China manufacturing 'picking up', HSBC survey indicates

China's manufacturing activity slowed less quickly in July, than in the previous month, a preliminary survey by HSBC has showed. The HSBC Purchasing Manager's Index (PMI) rose to 49.5 in July, a five-month high and up from 48.2 in June.


The data comes amid fears of a sharp slowdown in China's economy.

China's economy, the world's second-largest, expanded at an annual rate of 7.6% in the second quarter, the slowest pace of growth in three years.

Some analysts said the data indicated that recent measures implemented by the government to boost growth, including lowering interest rates, had started to take effect and that the economy was likely to rebound in the coming months.

"This suggests the effect of policy easing is being transmitted to the economy and reinforces our view that growth has bottomed in second quarter at 7.6% and will rebound in the third quarter to 8.1%," said Zhang Zhiwei, chief economist at Nomura.

Not fully reversed

The PMI is a key indicator of activity in the manufacturing sector. A reading above 50 shows expansion, while one below that, indicates contraction.

The HSBC PMI reading has remained below the threshold 50 mark for the past nine months. China's manufacturing sector has been hurt by falling demand from key markets such as the US and eurozone.

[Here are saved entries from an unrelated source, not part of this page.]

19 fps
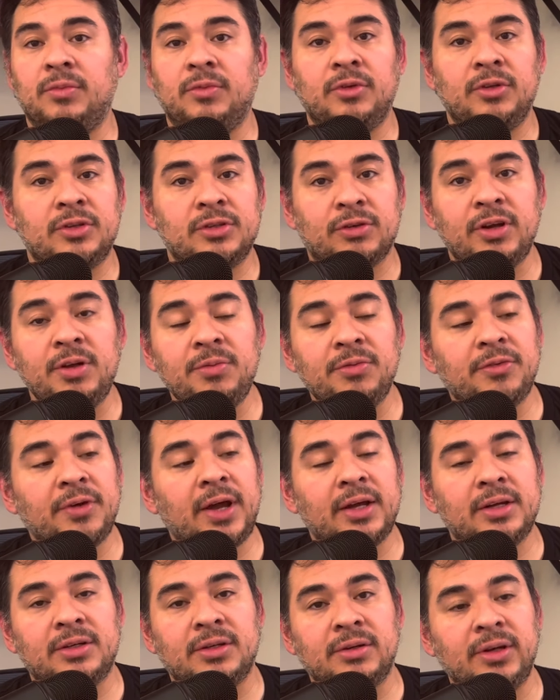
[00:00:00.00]
Scream
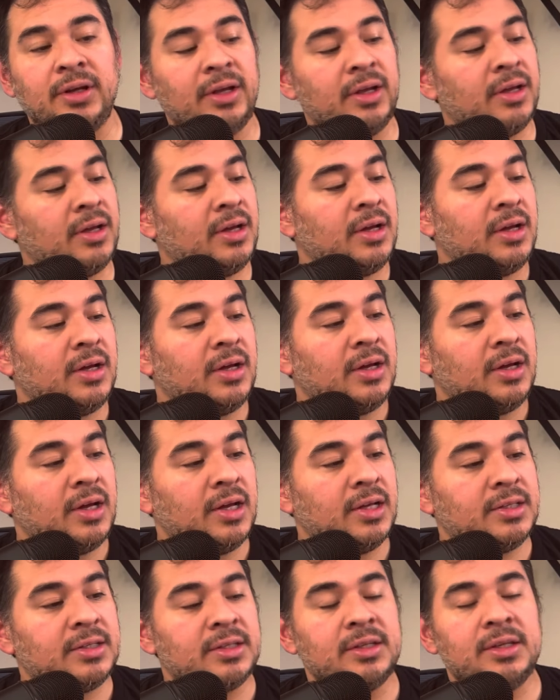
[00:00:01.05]
Factory
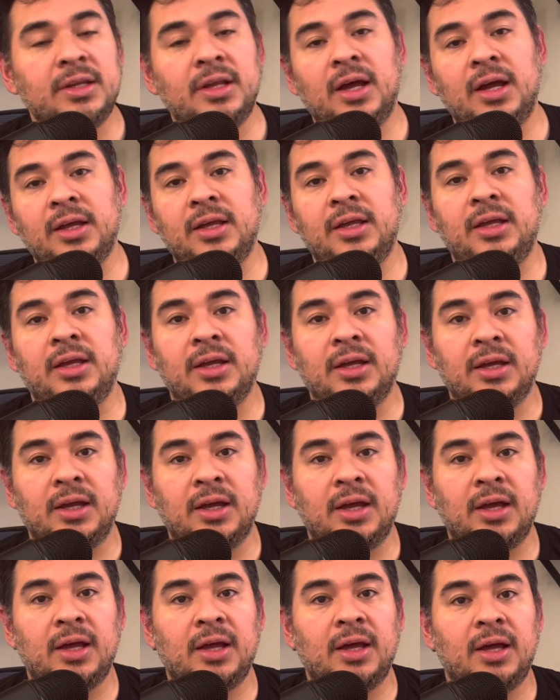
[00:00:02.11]
is knocking
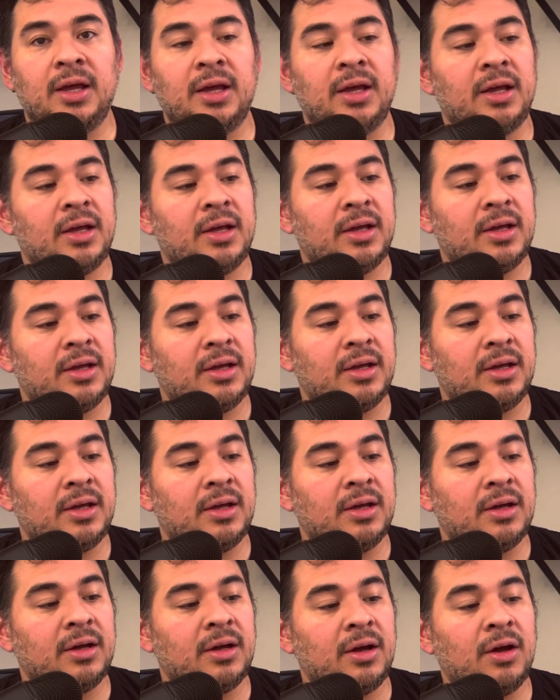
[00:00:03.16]

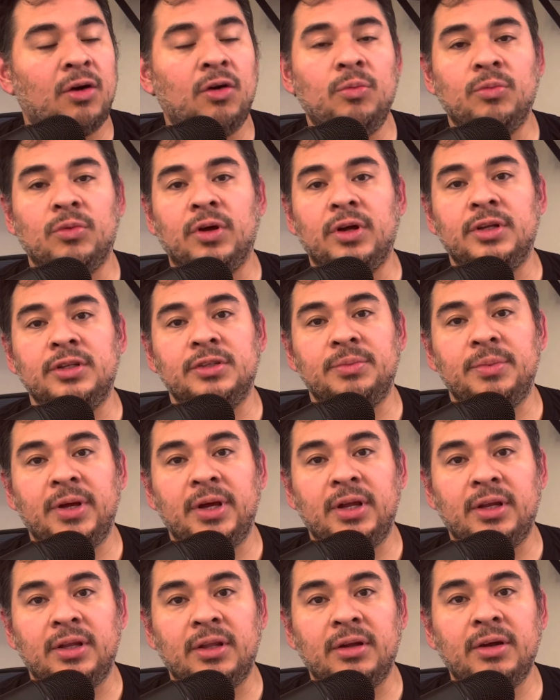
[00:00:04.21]
home runs,
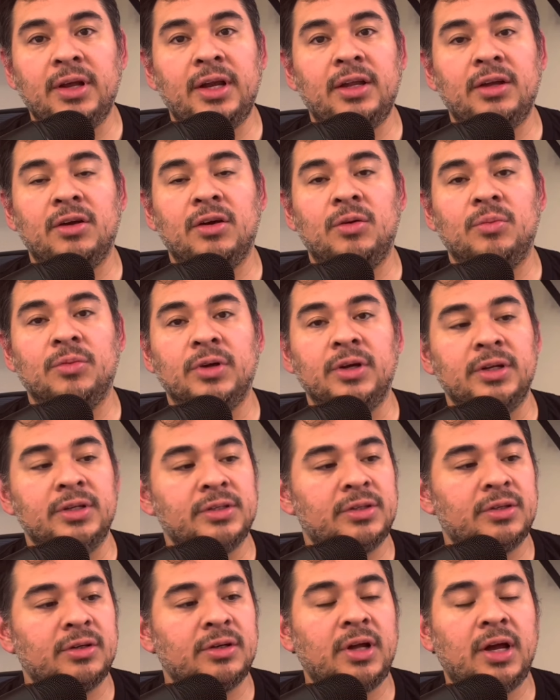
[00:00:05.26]
man. They're hitting home
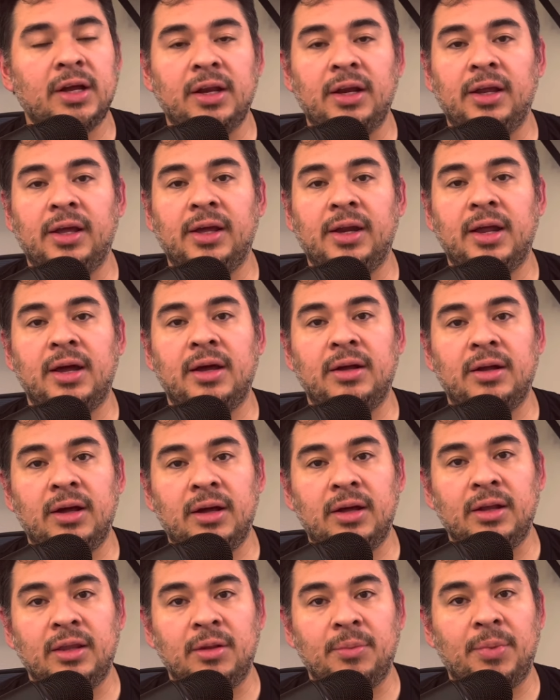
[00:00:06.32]
runs. They're not getting it out
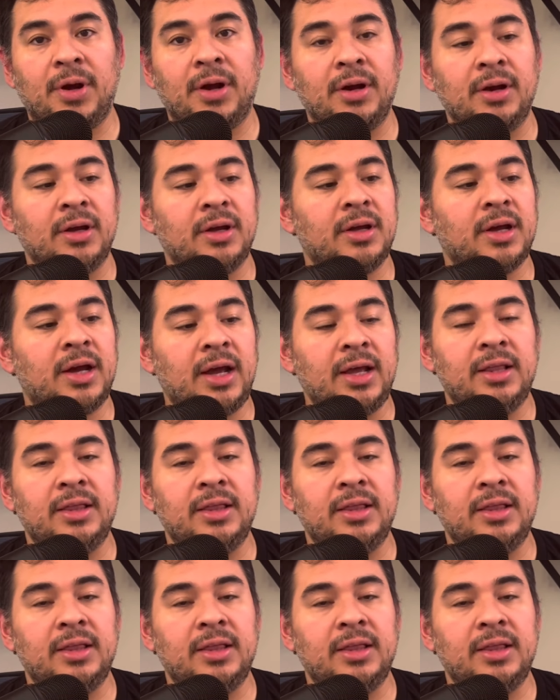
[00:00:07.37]
of the park, I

And as those regions continue to grapple with economic issues and slower growth, there have been concerns that China's manufacturing may slow further.

Analysts said that even though the latest data indicated that the pace of contraction had slowed, the sector had yet to fully recover.

"China's manufacturing slowdown momentum has yet to be fully reversed," Qu Hongbin, Co-head of Asian Economics Research at HSBC said in a statement.

"The current PMI reading remains below break-even level."

Policy easing?

As demand from its key overseas markets has declined and the pace of its economic growth slowed, China's policymakers have taken steps to ease monetary policy in a bid to boost domestic demand and sustain growth.

China's central bank has cut its key interest rates twice in the past two months. It has also lowered the amount of cash banks must hold in reserve, thrice in the past few months, in a bid to boost lending in the country.

However, analysts said that Beijing needed to introduce fresh measures to spur growth. "This calls for more easing efforts to support growth and jobs," said HSBC's Qu Hongbin.

"We believe the fast falling inflation allows Beijing to do so and a more meaningful improvement of growth is expected in the coming months when these measures fully filter through."